Description of the task ▸ Using the data below, output a verbatim copy of the lines between the one holding "(103.65 s to 103.85 s)" and the one holding "Verbatim transcript: on another detainee.", inclusive, without any pictures.

The input ▸

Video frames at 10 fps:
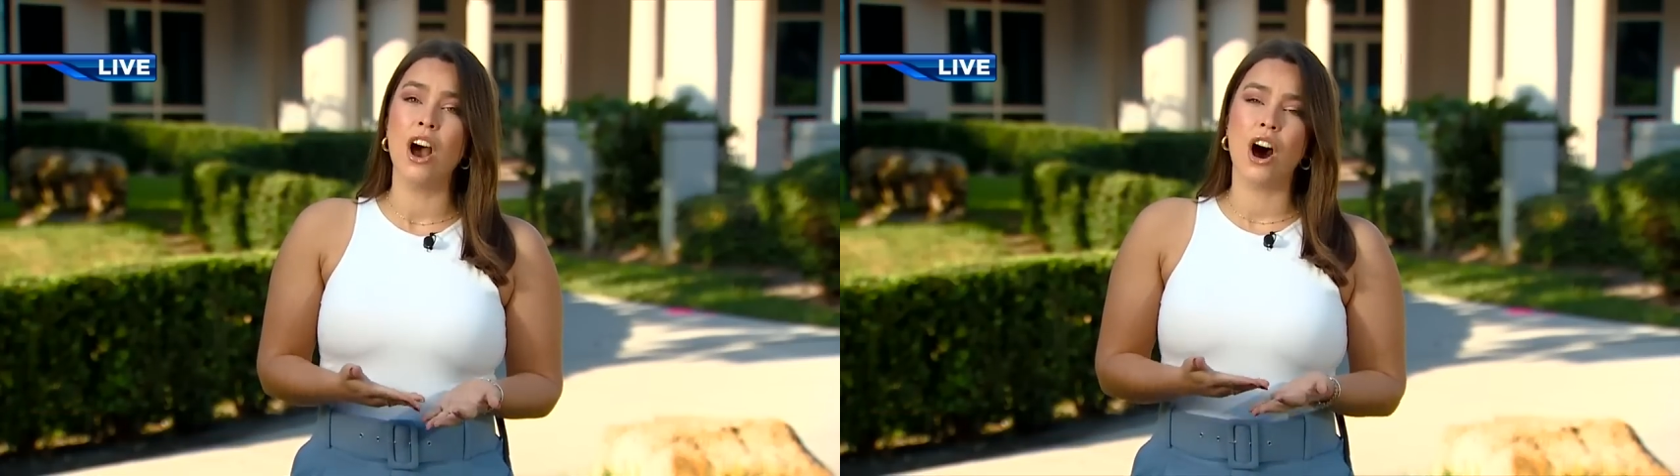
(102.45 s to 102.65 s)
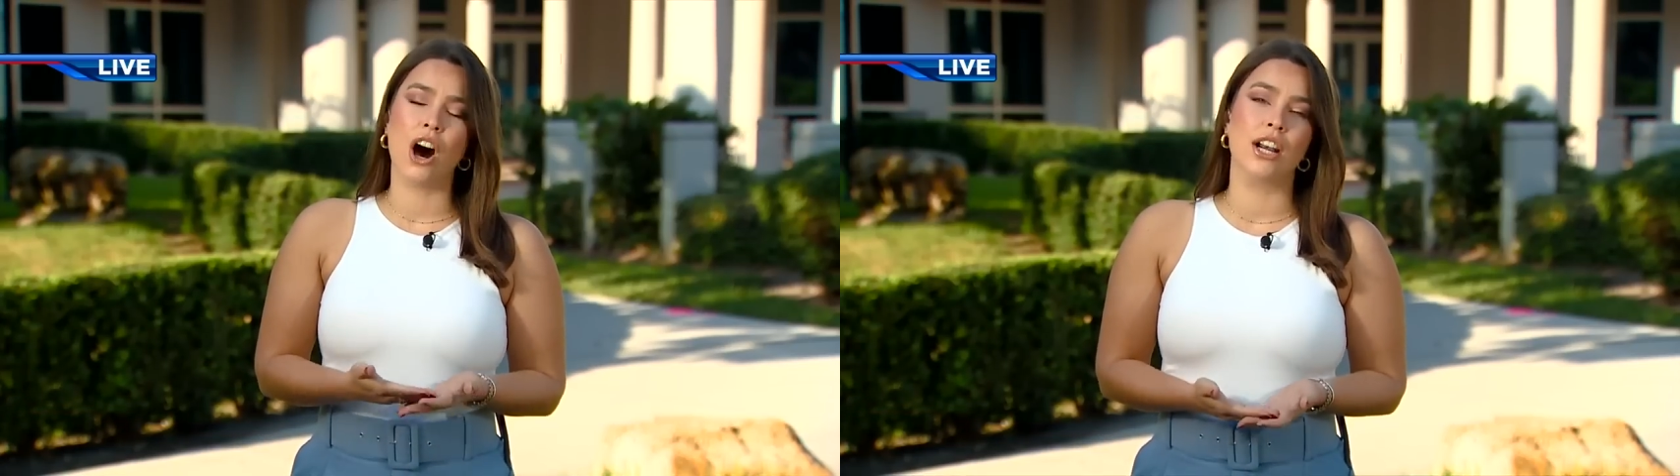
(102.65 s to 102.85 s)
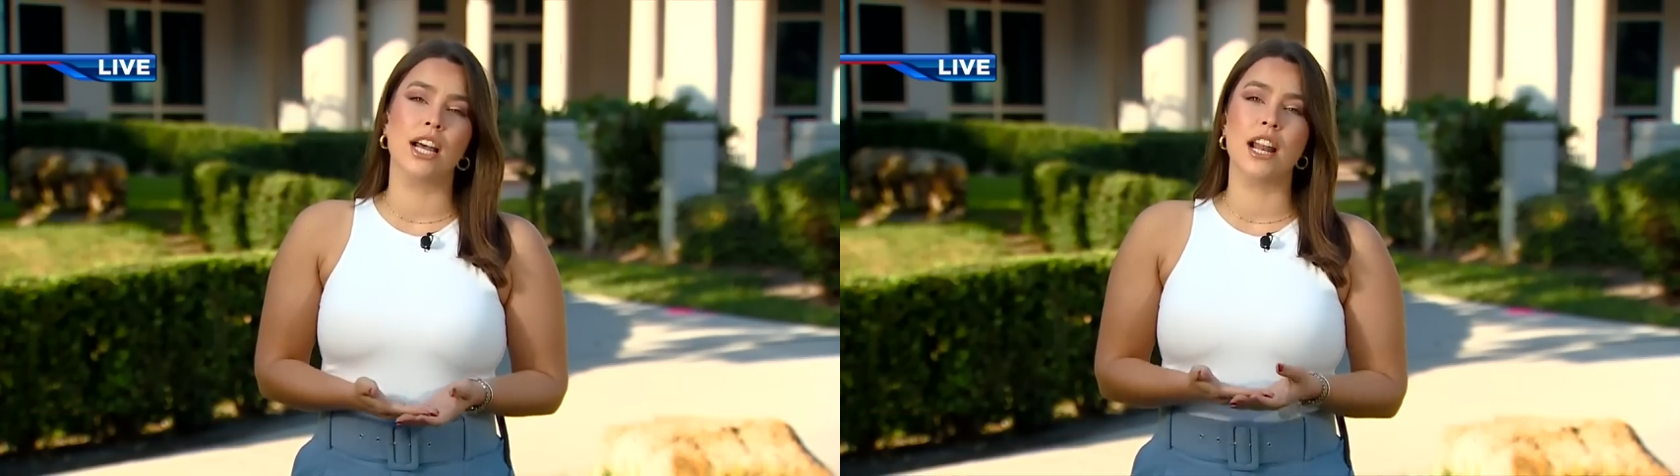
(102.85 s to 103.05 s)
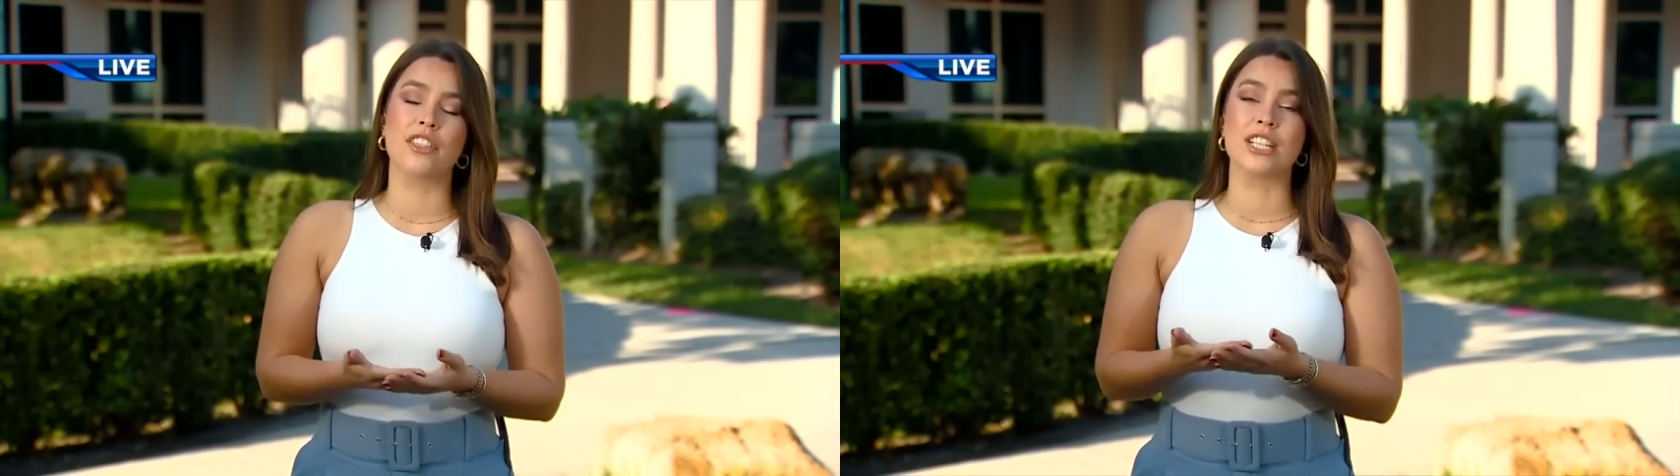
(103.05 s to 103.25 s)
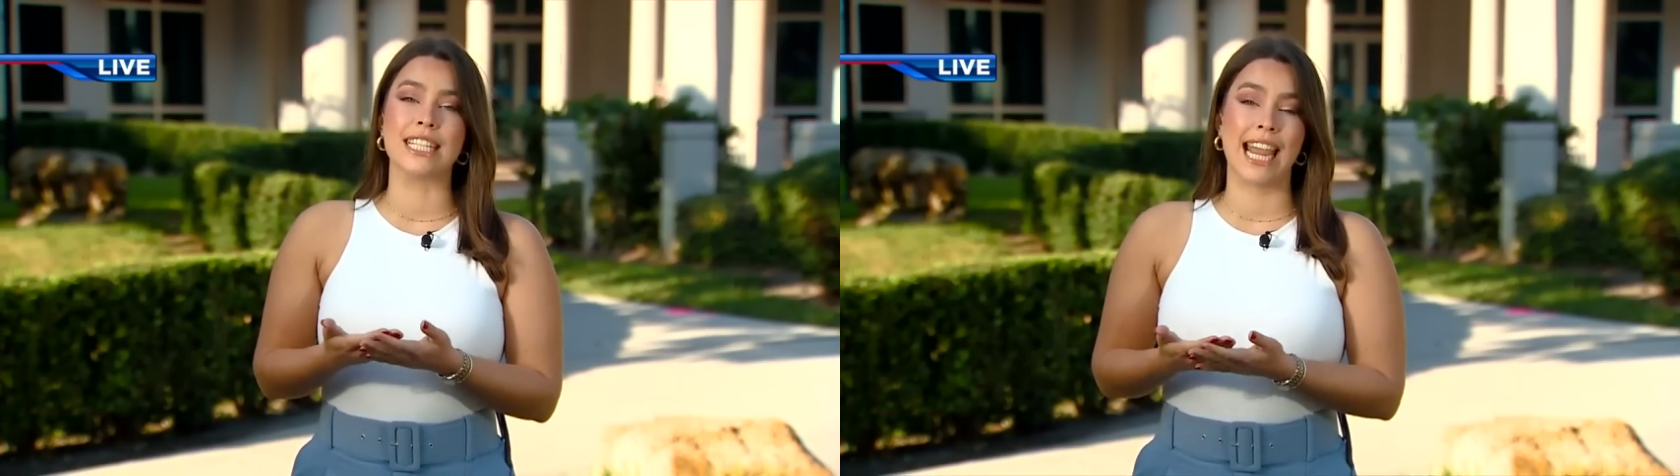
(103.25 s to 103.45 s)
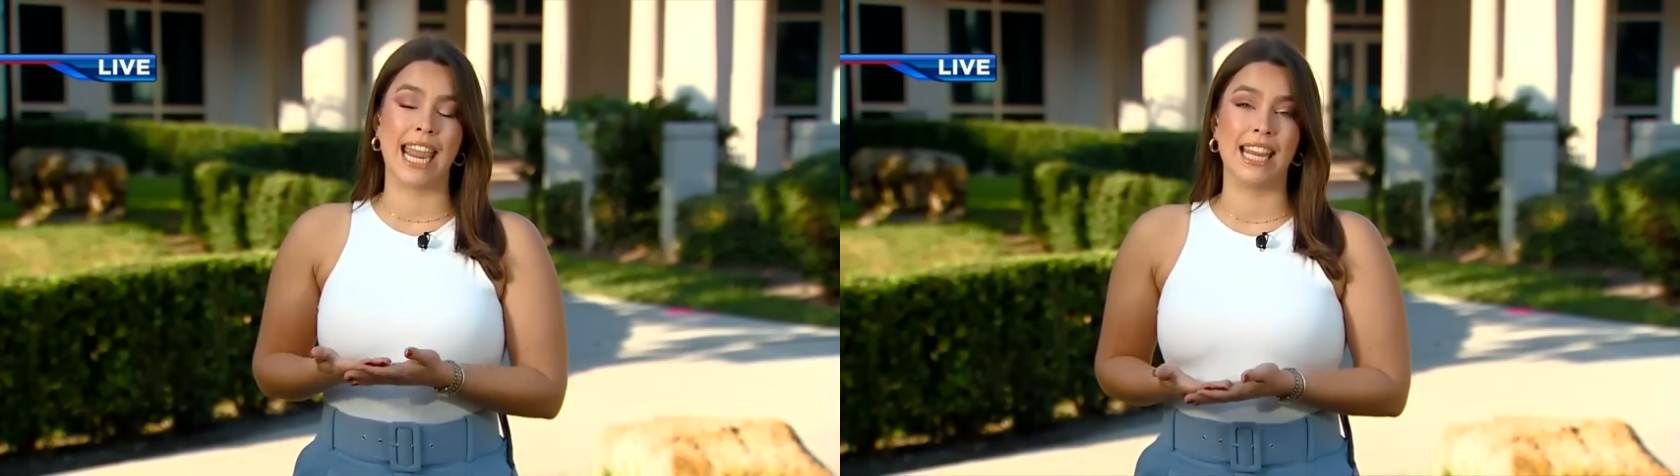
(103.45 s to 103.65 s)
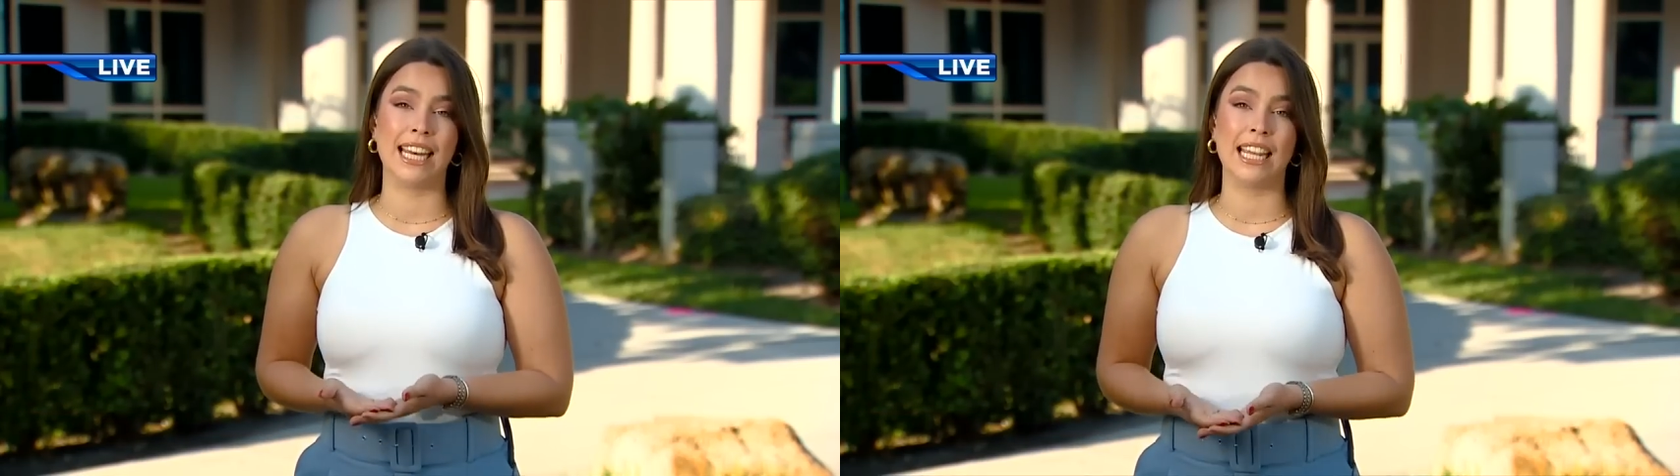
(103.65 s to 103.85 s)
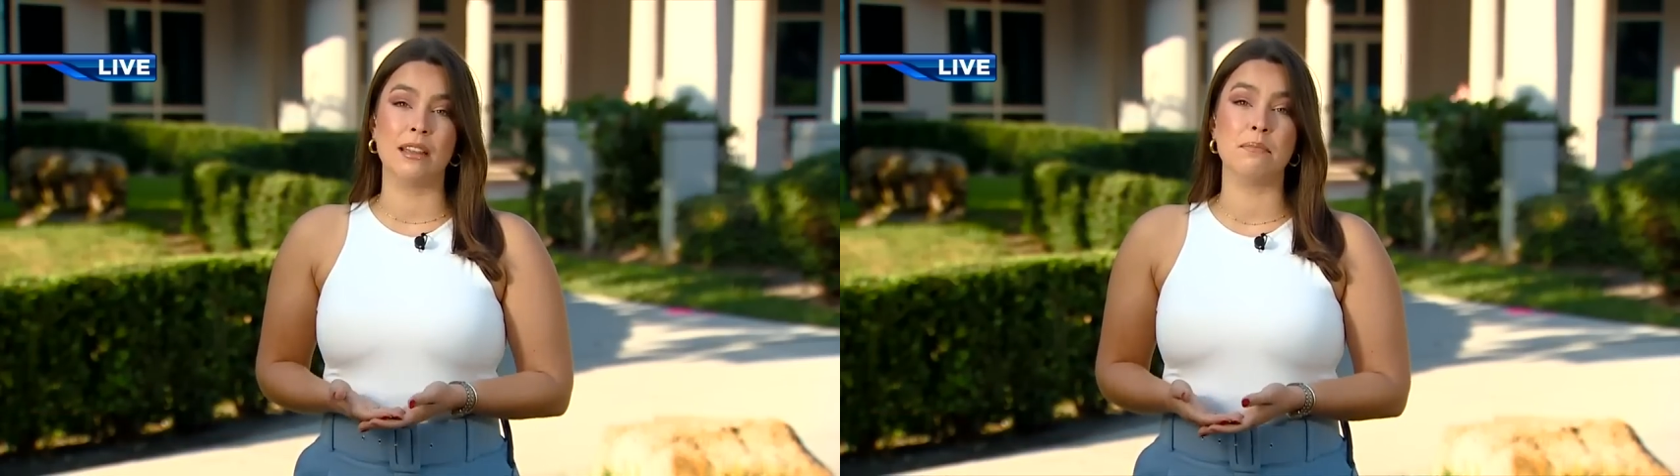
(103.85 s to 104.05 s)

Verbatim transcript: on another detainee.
==
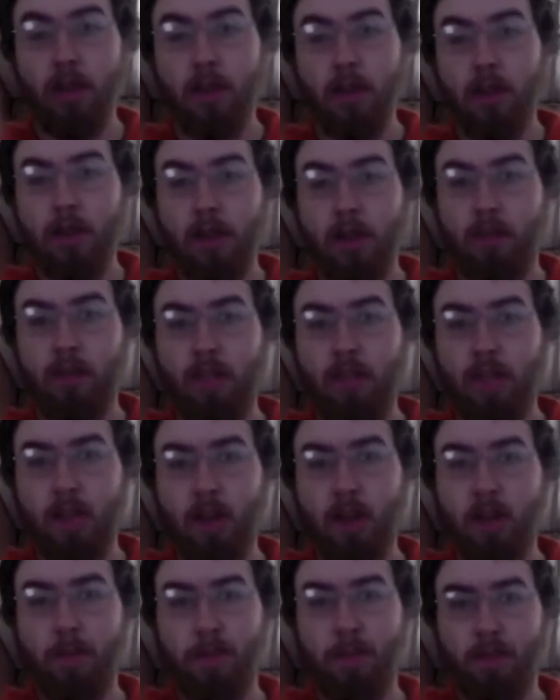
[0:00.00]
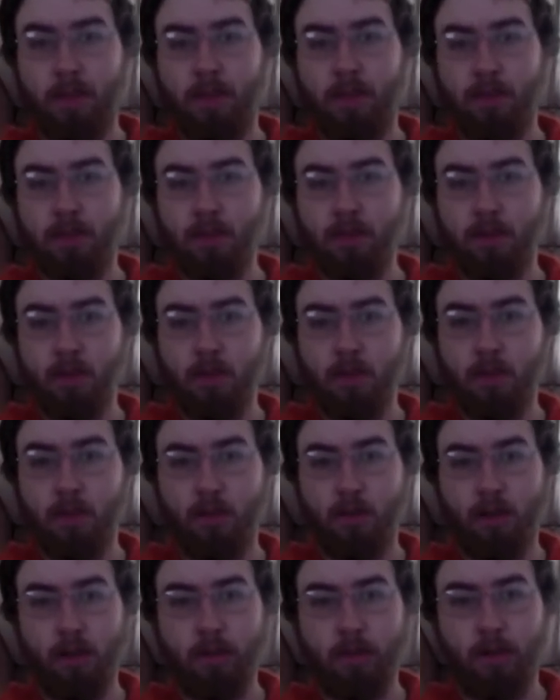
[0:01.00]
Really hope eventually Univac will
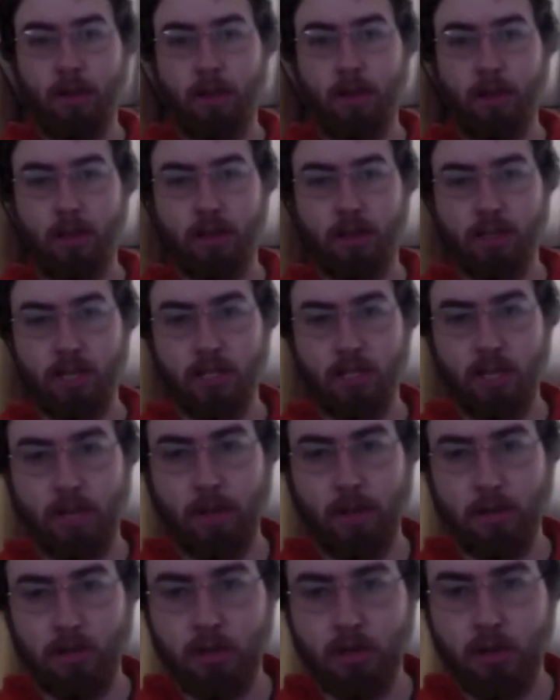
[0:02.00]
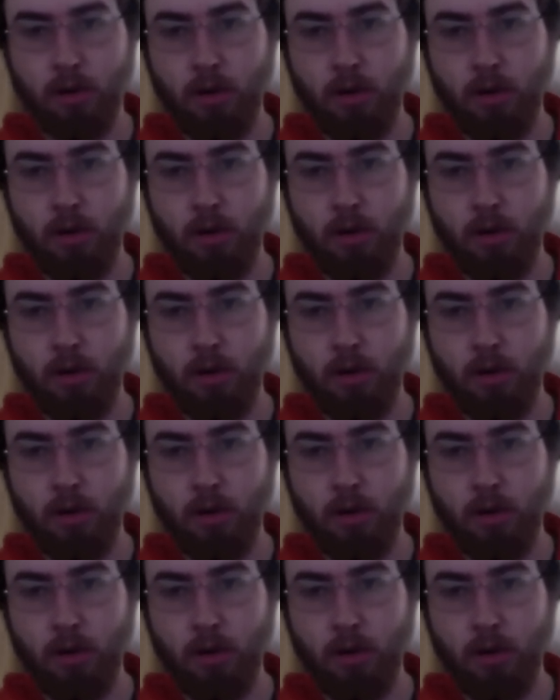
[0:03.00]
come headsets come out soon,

Response area ▸
(103.65 s to 103.85 s)
(103.85 s to 104.05 s)

Verbatim transcript: on another detainee.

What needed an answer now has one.